Raj Chetty, recently hired by Harvard from the University of California, Berkeley, is a promising young “public economist”: a student of tax and spend…he wanted to know whether policymakers should raise unemployment benefits…

He gleans all the information he needs by looking at the time it takes unemployed people to find a new job. Unsurprisingly, they take longer when their benefits are more generous. This is usually attributed to “moral hazard”-people take less care to escape a danger, such as joblessness, if they are insured against it. But Mr Chetty shows that skewed incentives account for only 40% of the delay.

The rest is due to what he calls a “liquidity effect”. The unemployed typically have few liquid assets to fall back on and little chance of a loan from the bank. This forces them to rush their job search. If they had savings to dip into or credit to tap, they might search with greater deliberation. This kind of dallying is, in a sense, optimal. The unemployed decide that an unhurried job search is worth the extra cost of depleted savings or heavier loan repayments.

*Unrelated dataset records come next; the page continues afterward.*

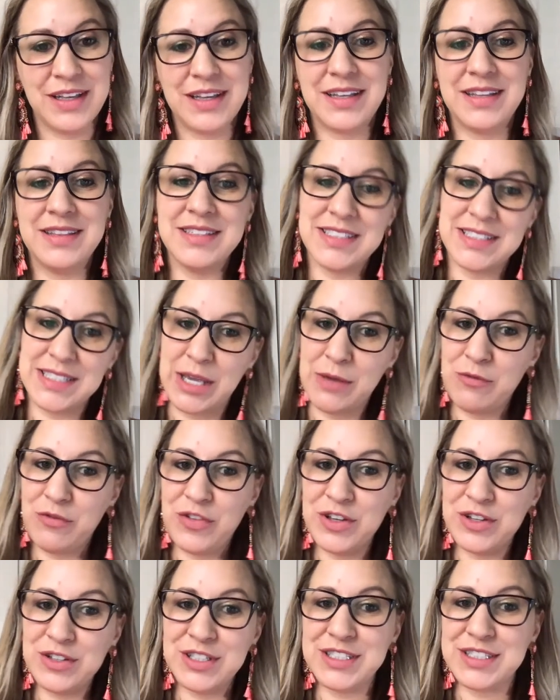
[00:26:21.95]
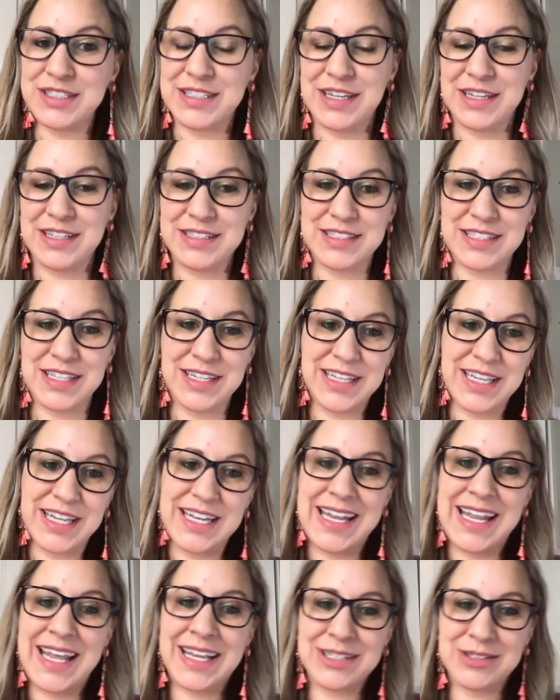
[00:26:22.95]
in the same field as us and
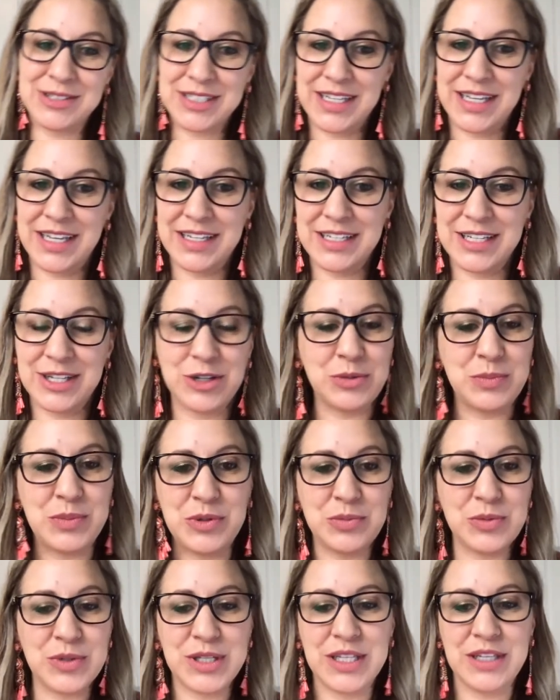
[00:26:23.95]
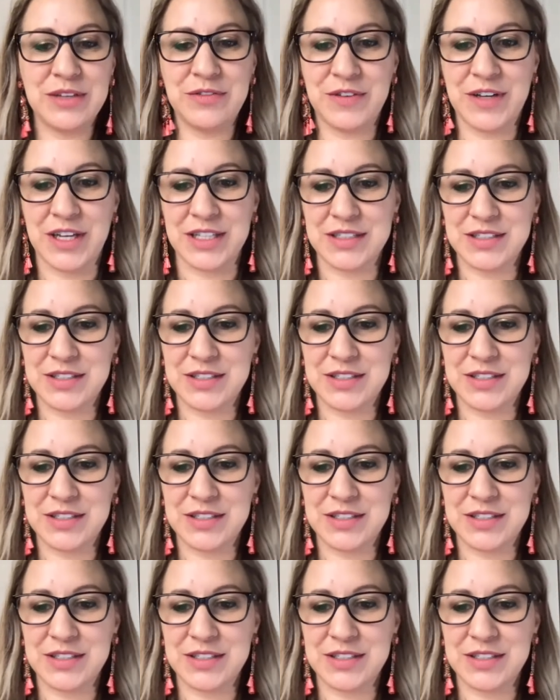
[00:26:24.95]
connect, and it'll be really fun.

This claim from Chetty’s work is interesting and one that some quick googling didn’t dig up anymore meat. Any mutineer’s got insight?

Higher benefits ease this liquidity problem. Raising benefits by $1 a week would do as much social good as raising American GDP by $290m, Mr Chetty calculates, although government loans to the unemployed might do better still.

Since we profiled Chetty, he’s racked up another important accolade – tieing Obama-advisor Larry Summer’s record for becoming the youngest tenured econ professor at Harvard at the tender age of 28

Eight years ago, Raj Chetty ’00 graduated from the College summa cum laude, having completed his undergraduate degree in three years and produced a prize-winning thesis on business investment.

Chetty has spent the past five years teaching at the University of California, Berkeley and was offered tenure at Harvard last year, at the age of 28, the same age as department superstar Lawrence H. Summers. Chetty, however, did not accept the University’s offer until last week.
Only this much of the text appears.